Exercise ::
Your answer must be the full listing, reproduced exactly, minus any pictures.
^^^^^^^^^^^^^^^^
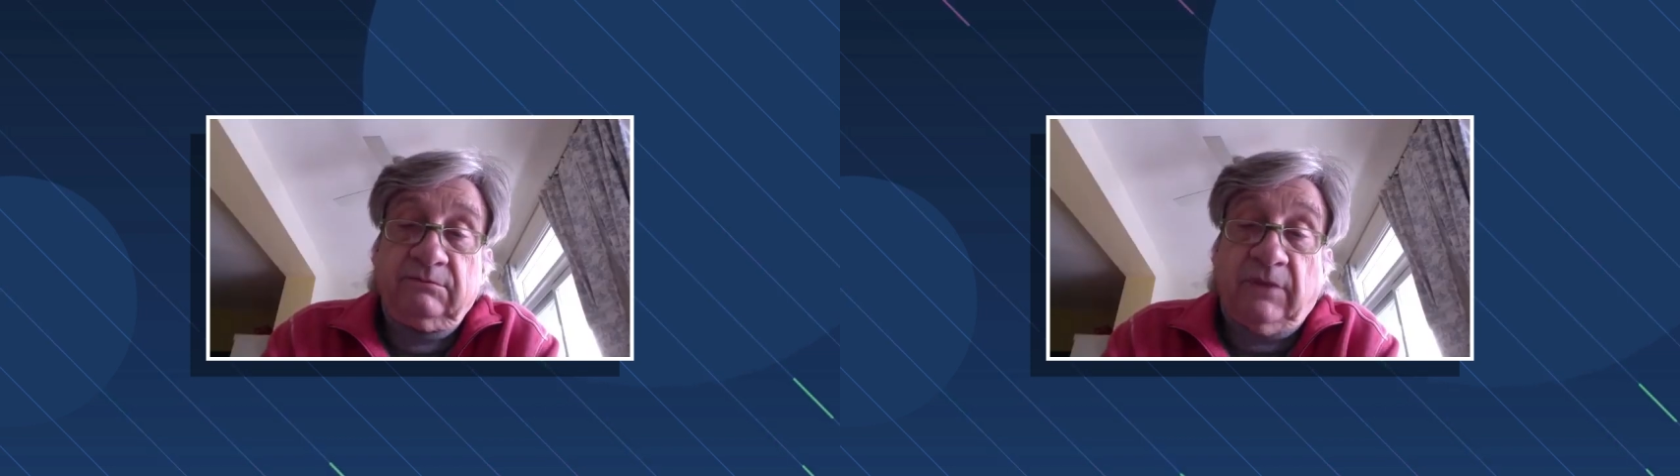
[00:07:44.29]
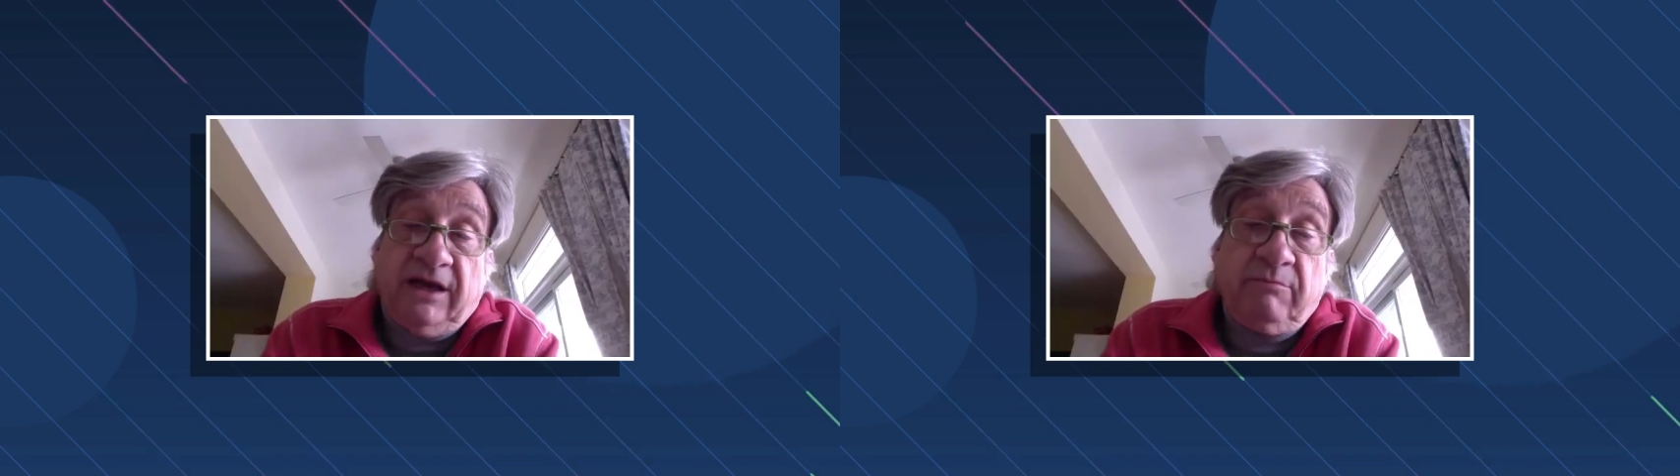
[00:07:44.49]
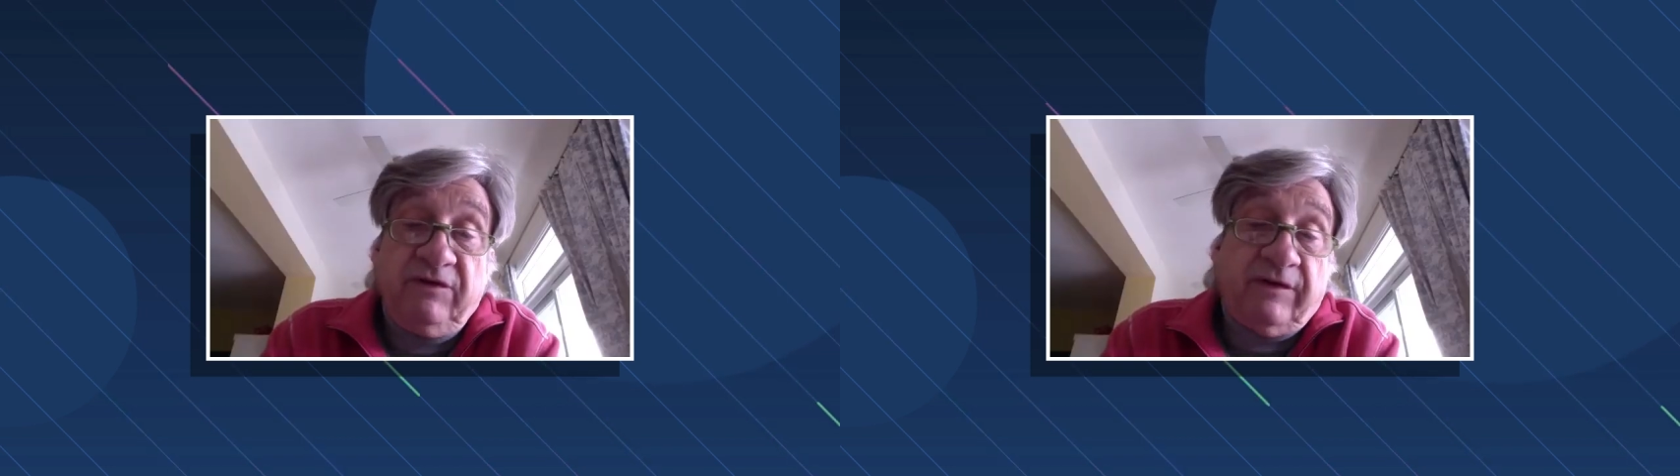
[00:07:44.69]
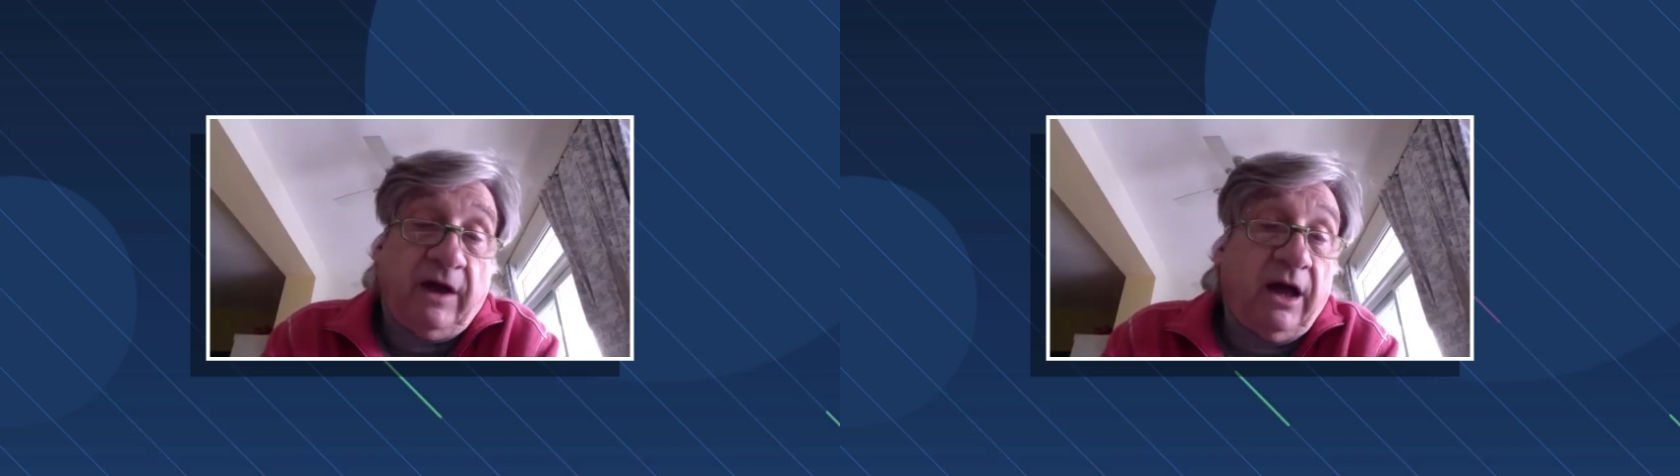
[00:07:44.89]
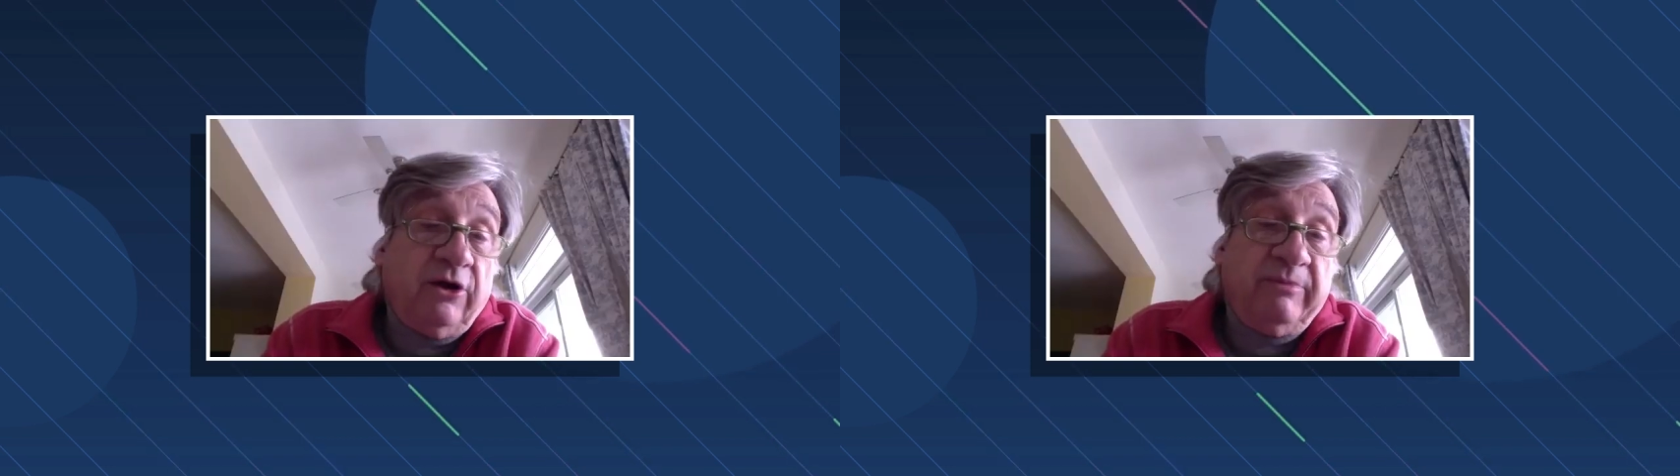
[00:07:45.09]

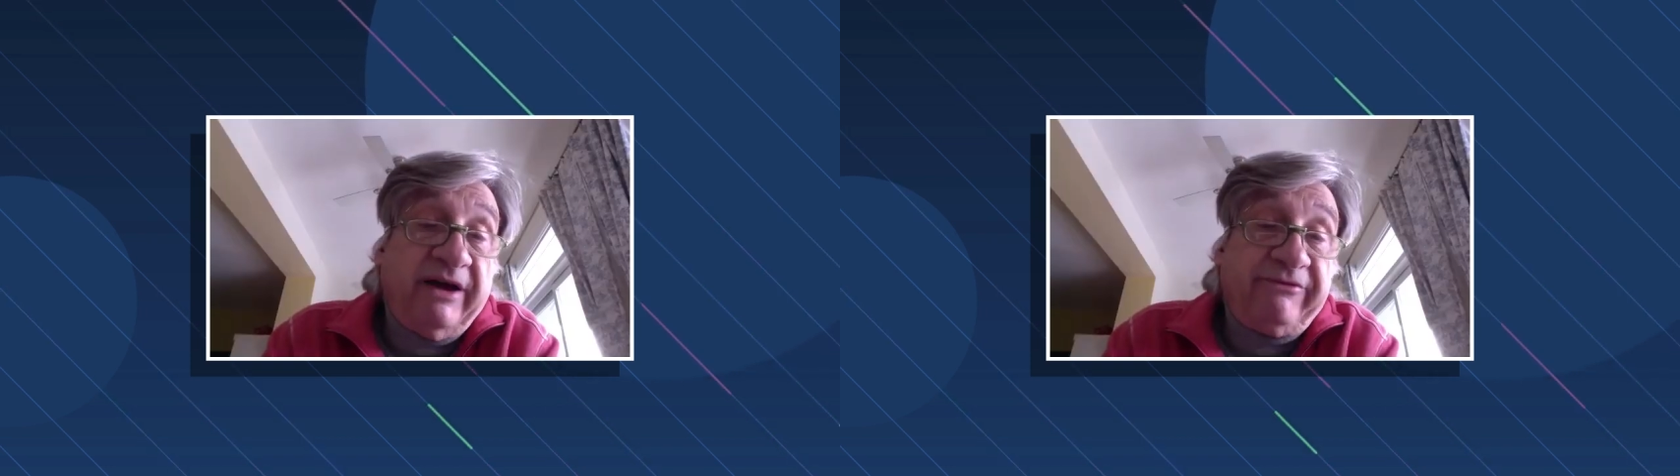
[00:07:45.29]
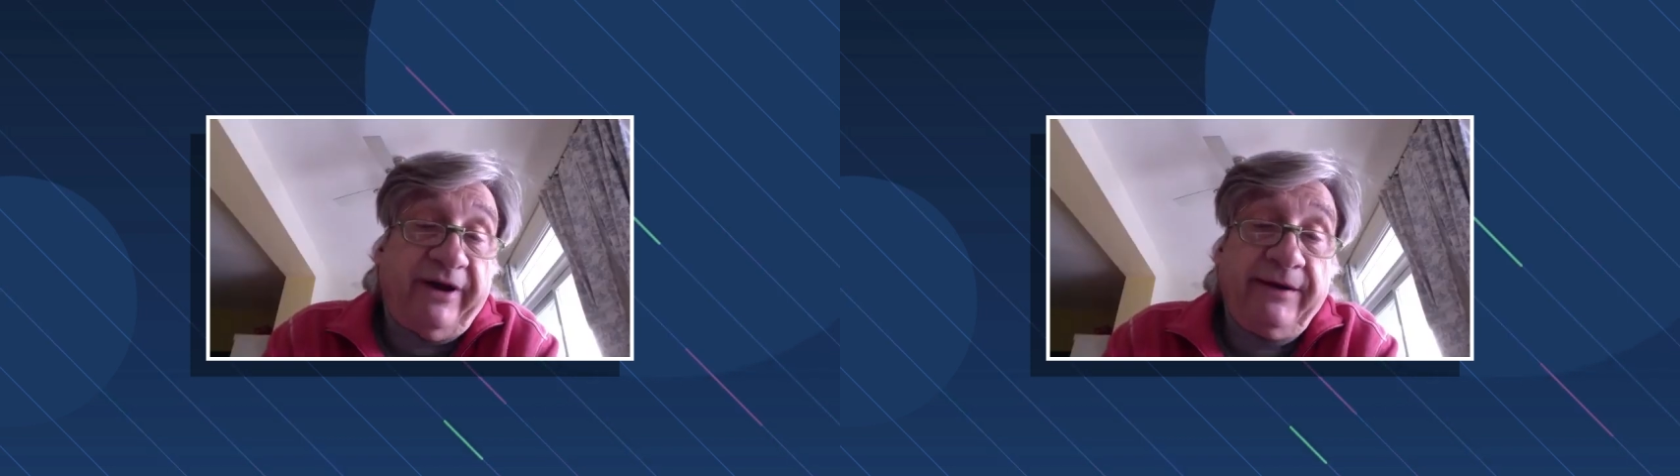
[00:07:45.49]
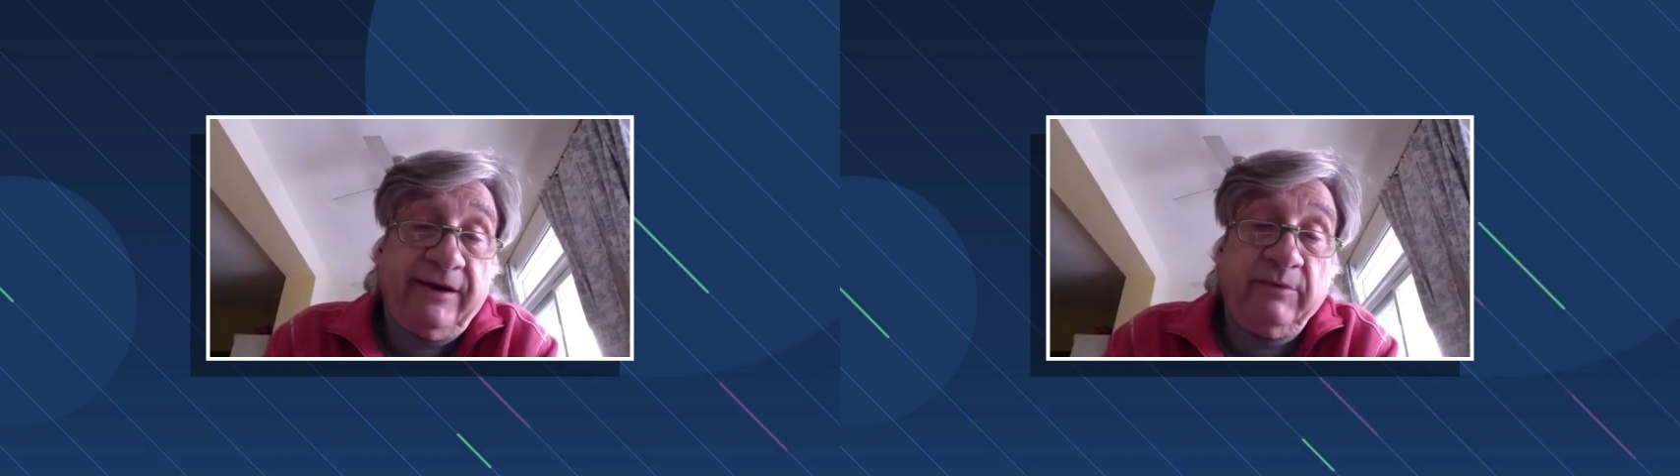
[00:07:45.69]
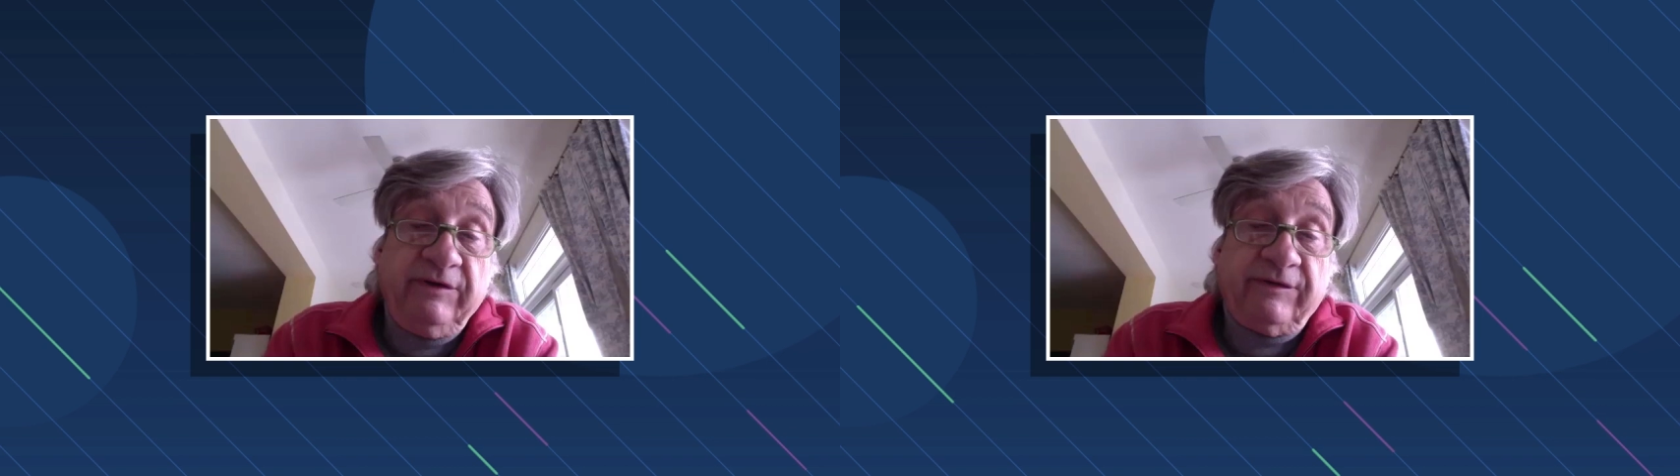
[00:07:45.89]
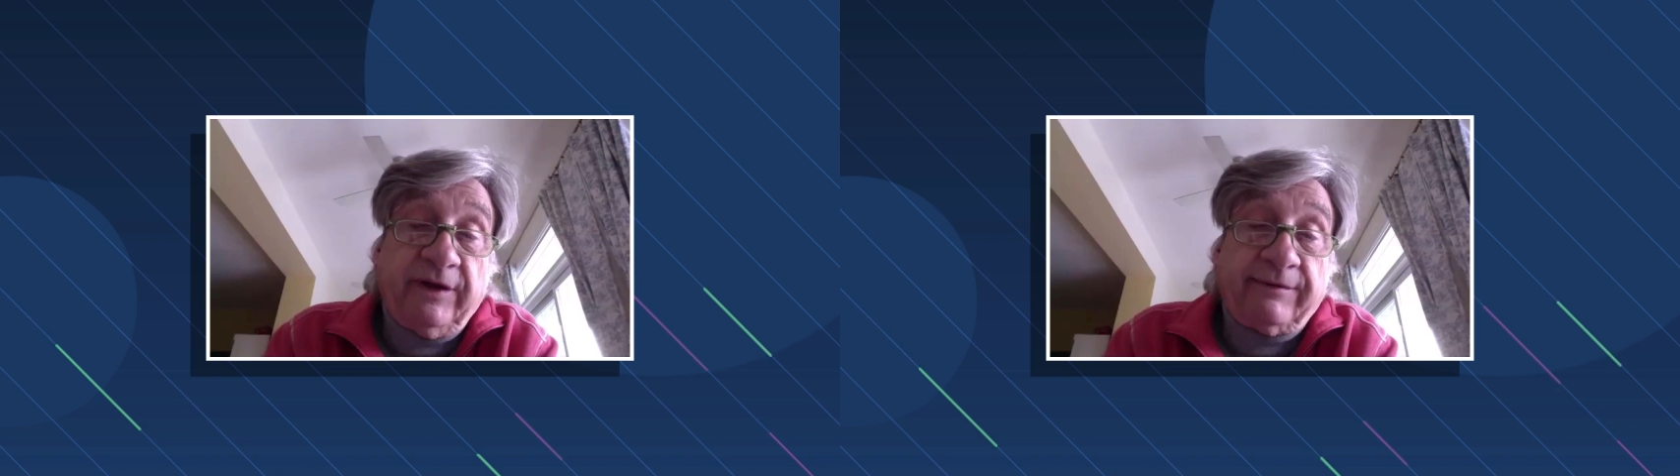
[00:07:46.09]
homme d'affaires, un
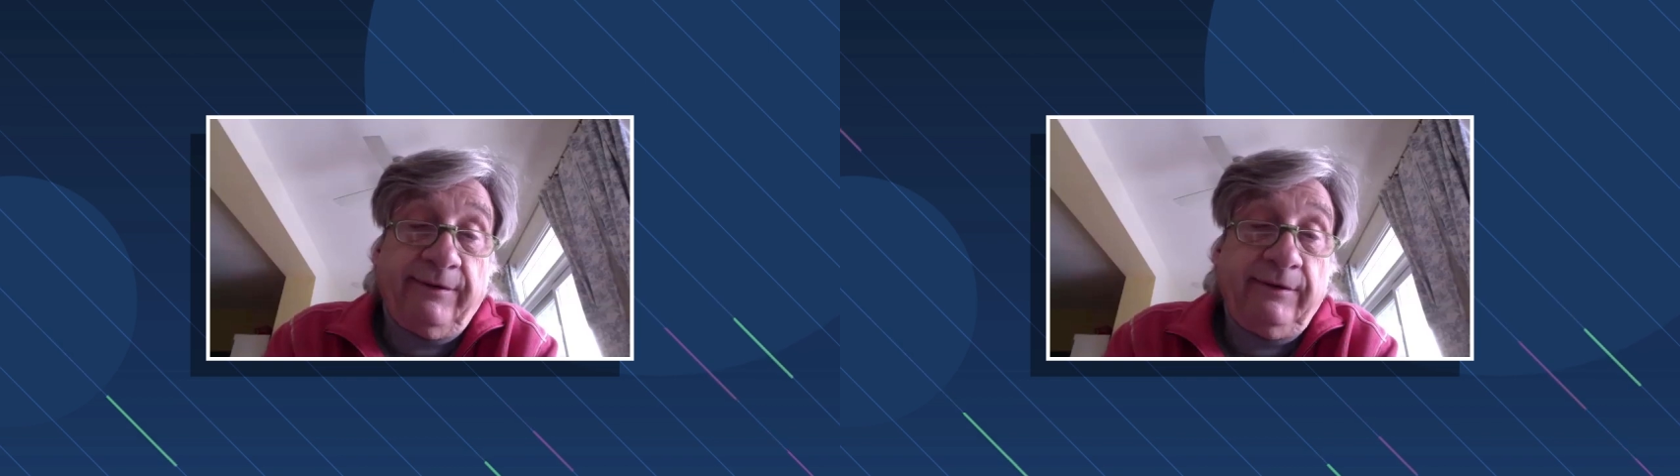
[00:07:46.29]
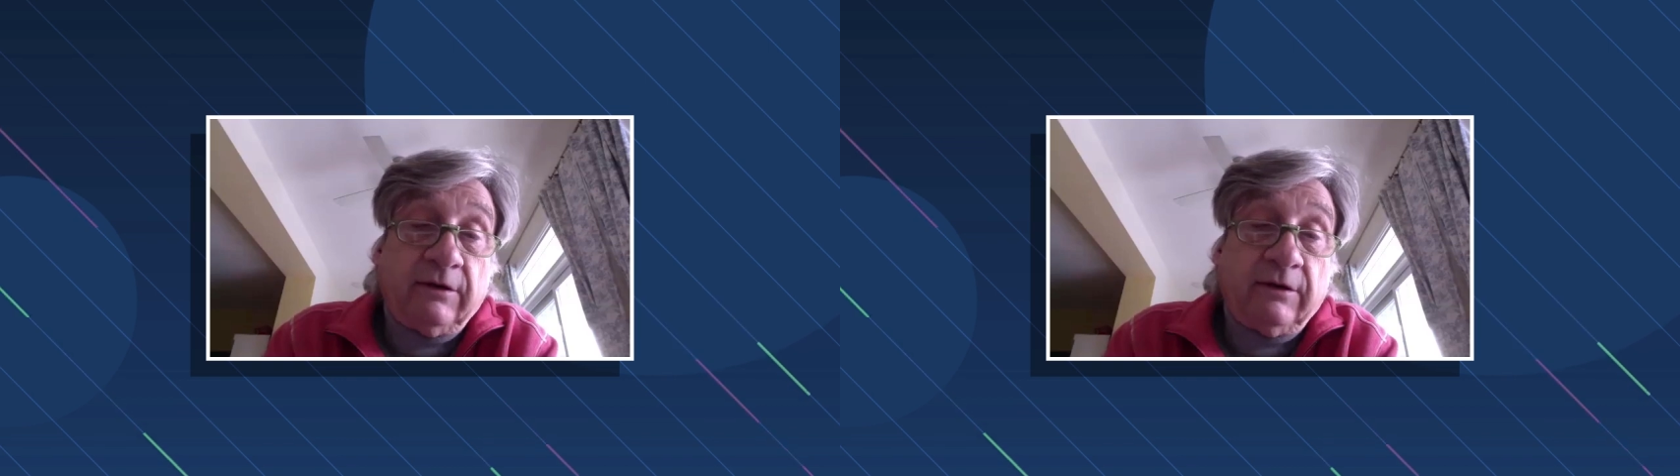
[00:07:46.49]
administrateur.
^^^^^^^^^^^^^^^^
Reply ::
[00:07:44.29]
[00:07:44.49]
[00:07:44.69]
[00:07:44.89]
[00:07:45.09]

[00:07:45.29]
[00:07:45.49]
[00:07:45.69]
[00:07:45.89]
[00:07:46.09]
homme d'affaires, un
[00:07:46.29]
[00:07:46.49]
administrateur.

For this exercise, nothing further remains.